■ Work item
Copy each record exactly and skip its pictures.

■ Data to process
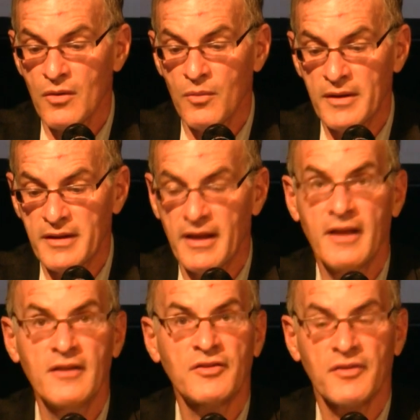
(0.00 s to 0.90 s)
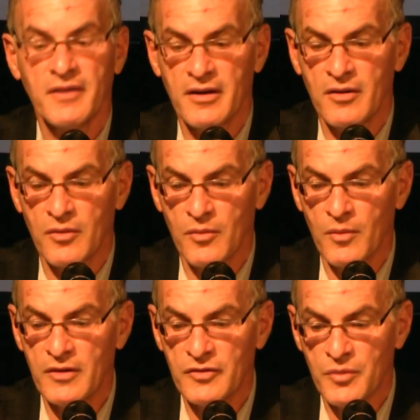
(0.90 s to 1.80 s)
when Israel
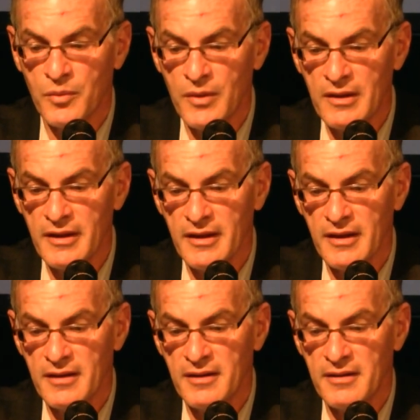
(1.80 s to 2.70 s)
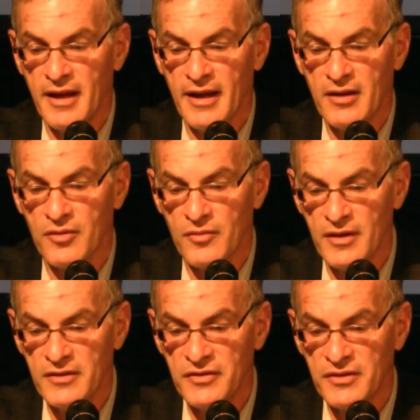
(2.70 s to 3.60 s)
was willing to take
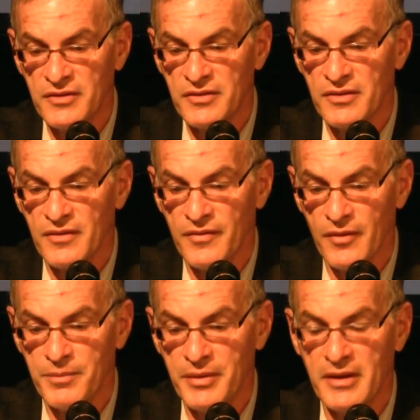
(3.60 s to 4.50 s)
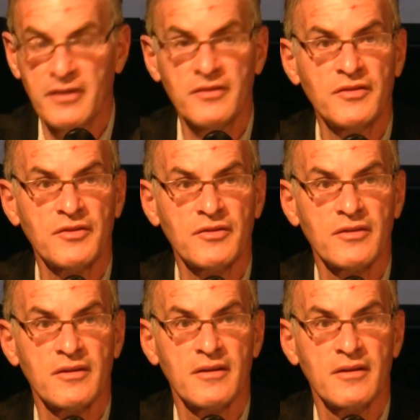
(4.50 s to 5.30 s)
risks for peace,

■ Your solution
(0.00 s to 0.90 s)
(0.90 s to 1.80 s)
when Israel
(1.80 s to 2.70 s)
(2.70 s to 3.60 s)
was willing to take
(3.60 s to 4.50 s)
(4.50 s to 5.30 s)
risks for peace,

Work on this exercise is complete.